Tuesday 15 February 2011

Back to the Grindstone

Oh dear!! I've lost a lot of fitness, both aerobic and climbing wise. Saturday I went for a road bike ride, just a short ride of an hour or so to get back in to things, over the hills to Colne and back. Just as well I didn't go for a longer ride as I was knackered! In mitigation my tyres were slightly soft and the first half up the biggest climbs was in to the wind but it did feel very hard work. There's the rescheduled Christmas Cracker sportive in a couple of weeks so I need to have some semblance of fitness for that but the weather forecast for the coming weekend doesn't look promising to get a long ride or two done so it might be a baptism of fire given it's 56 miles and in the Lakes.

Sunday we went to Harrogate Wall. I've not done any rock climbing or even training for it since straining a tendon at the Bridestones in early November and it showed. I struggled on just about everything and by the seventh or eighth route I couldn't hang on decent holds. Oh well, will just have to do more training.

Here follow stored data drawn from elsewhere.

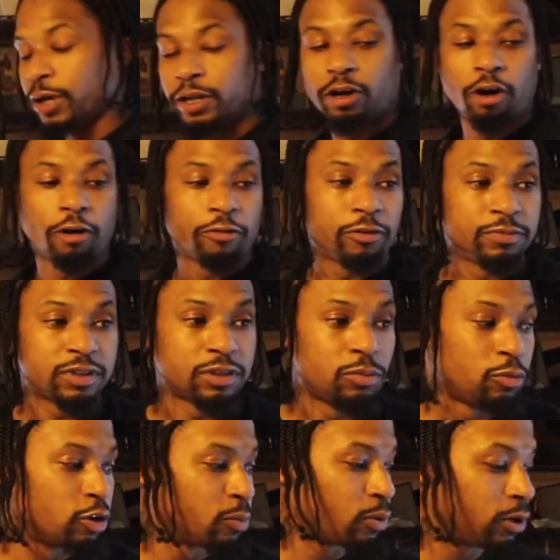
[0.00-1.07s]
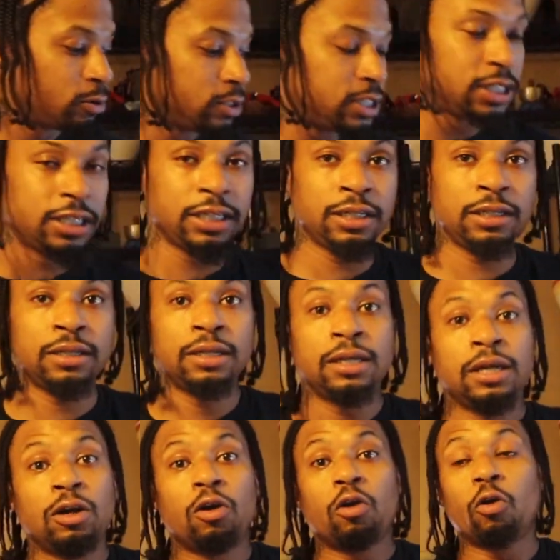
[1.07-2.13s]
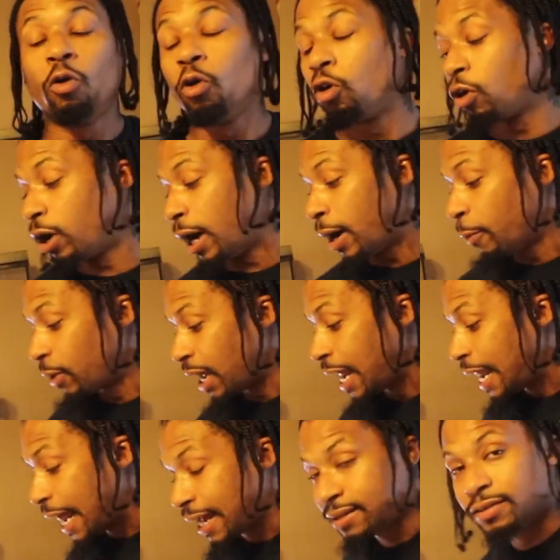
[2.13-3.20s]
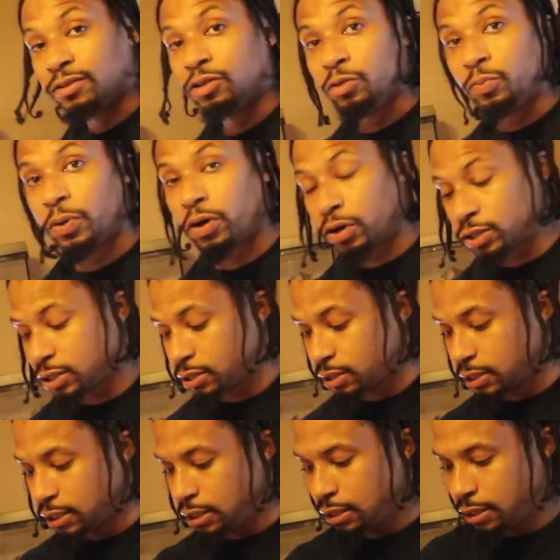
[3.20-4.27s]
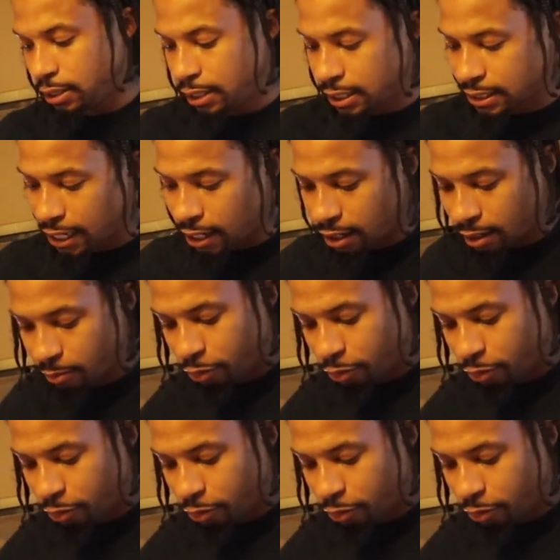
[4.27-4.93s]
and offer them some more protein. Or what I like to do personally is I come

An update on the calculator code from the last posting. After a bit more refactoring (the software engineer's fancy word for moving things about) I got to 85% common code with just 15% being specific to the BGR calculator. I then went for the PBR calculator. The code for this was quite old, probably a copy of the first generation BGR code, I certainly haven't done any work on it for a long time. The PBR calculator needs to be a bit more complicated as there are five potential starting points unlike virtually every other long distance challenge so the code had to be able to deal with that.

Everything was quite straightforward, I added a few elements to the calculator form plus copying and some slight modification of the BGR specific code and it worked! So the PBR calculator can now create multiple schedules for comparison, swap them round, etc. just as in the BGR calculator. Of course I couldn't stop there and I updated the route notes page to have the same feature set as on the BGR side of things - light status information, editable content and dynamic popups with timing details of each top. The page also presents the notes with the same starting point as chosen in the calculator so that everything lines up.

There's still one or two small issues, mainly to do with Internet Explorer, but all in all the new code and methodology has proven that it's sufficiently adaptable for my needs and I should be able to maintain and extend it easily and use it for other challenges.